Since every type of container, both random (arrays) and associative (maps), provides sequential access, you might ask what's the point of using data structures that provide only sequential access.

The answer is dynamic allocation, and especially the ability to insert elements at arbitrary positions. This, in turn, means the ability to build sorted lists and trees, and thus exploit the order at retrieval time. Search trees (see Section 2) work on this principle.

For sorted lists, although the items are ordered, retrieving a particular element is quite inefficient. It means traversing the list, accessing all items before it, until:

the element with that value is found;
an element with a greater value is found or the end of the list is reached, meaning that the requested item is not in the list.

As a result, the access time depends on both the position of the item in the list and on the size of the list (the number of items it contains).

In order to obtain a constant (or quasi‑constant) access time, it is necessary to resort to random access, accessing through consecutive indexes, or to associative access, accessing through generic identifying values, called keys.

1.2 Random access (by index)

Random access means that elements can be inserted and retrieved in one fell swoop by specifying their index, that is their position within the container. The access time is a constant, in that it does not depend neither on the value of the index, nor on the size of the container (the number of the elements in it). Indexes are consecutive integers, usually ranging from 0 to l-1, where l is the size (or length) of the container.

1.2.1 Implementation

The only way to implement random access is to resort to static allocation, that is all the memory required to store elements must be allocated when the container is created, and a maximum capacity must be specified. Furthermore, the allocated memory must be a single block of contiguous memory within the virtual space of the process. This is because the array implementation relies on the fact that, in our abstract model of a computer system, memory itself is a large array of words, with random access.

This type of container is known as an array.

For arrays, elements must be of the same type, it's not optional.

1.2.2 Assessment

For certain applications where small performance differences and constant, predictable access times are critical, static allocation may be the preferred option. Dynamic allocation is always slower, both when reading, because pointers have to be dereferenced, and when allocating, which has a cost. Beyond the case of high-performance applications, dynamic allocation is convenient. With dynamic allocation, memory is allocated only as elements are inserted, and there is no need to set a limit on their number in advance. Furthermore, when an element is removed from the container, the memory allocated for it is reclaimed.

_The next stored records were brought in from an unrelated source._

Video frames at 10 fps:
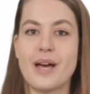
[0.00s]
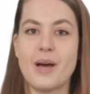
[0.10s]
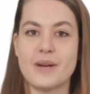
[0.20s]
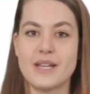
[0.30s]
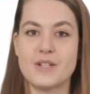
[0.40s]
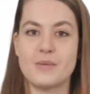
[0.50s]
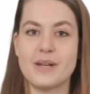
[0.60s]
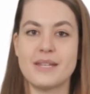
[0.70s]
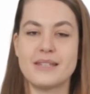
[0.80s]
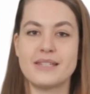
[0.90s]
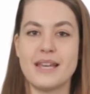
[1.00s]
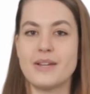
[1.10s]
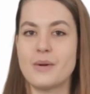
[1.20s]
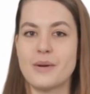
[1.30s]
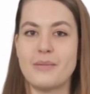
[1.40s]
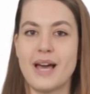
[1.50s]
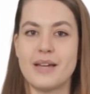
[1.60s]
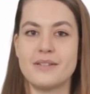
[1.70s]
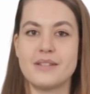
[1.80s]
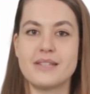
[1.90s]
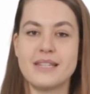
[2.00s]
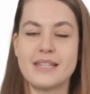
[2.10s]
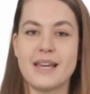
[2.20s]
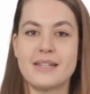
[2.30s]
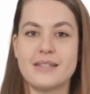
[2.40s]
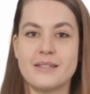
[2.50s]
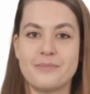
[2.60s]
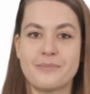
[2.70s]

how each one can set you on the path to success.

To partially overcome the restrictions of static allocation, dynamic arrays can be defined (see Section 3). Dynamic arrays are dynamic only in the sense that they can be resized by allocating new memory when necessary, i.e. when the size limit of the array is reached. When an ordered sequence is needed, arrays don't allow you to shift adjacent elements to make room for new ones.

To get almost the same great advantage of arrays, which is a quasi-constant access time, plus the benefits of a fundamental access method, it is necessary to go with associative access.

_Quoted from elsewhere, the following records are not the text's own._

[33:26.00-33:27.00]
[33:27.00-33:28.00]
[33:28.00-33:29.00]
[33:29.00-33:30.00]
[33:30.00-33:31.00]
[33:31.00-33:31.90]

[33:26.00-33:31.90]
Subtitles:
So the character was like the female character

1.3 Associative access (by key)

A key is a value that uniquely identifies an element of a container and that can be used to retrieve it, similar to how the elements of an array are retrieved by specifying their index. However, keys are not limited to contiguous integers but can be of any type (most commonly strings).

In this case, despite the apparent similarity, arrays cannot be used. Not so much because keys usually have different types than integers⁵. The real problem is that the space of possible keys is much larger than the number of elements that will actually be stored, and with an array, which is statically allocated, we are forced to preallocate enough contiguous memory locations to store one element for each of the possible keys. If the difference between the largest and smallest index of an array is n, then we must allocate enough space to hold all possible n elements.

It is clear that we need to resort to dynamic allocation, so that keys, unlike array indexes, do not have to represent a position within a block of contiguously allocated memory.

The price of this flexibility is that, unlike random access, the access time is not constant for all the elements, and on average it gets worse as the size of the container increases.

A container that provides associative access is called a map or a dictionary.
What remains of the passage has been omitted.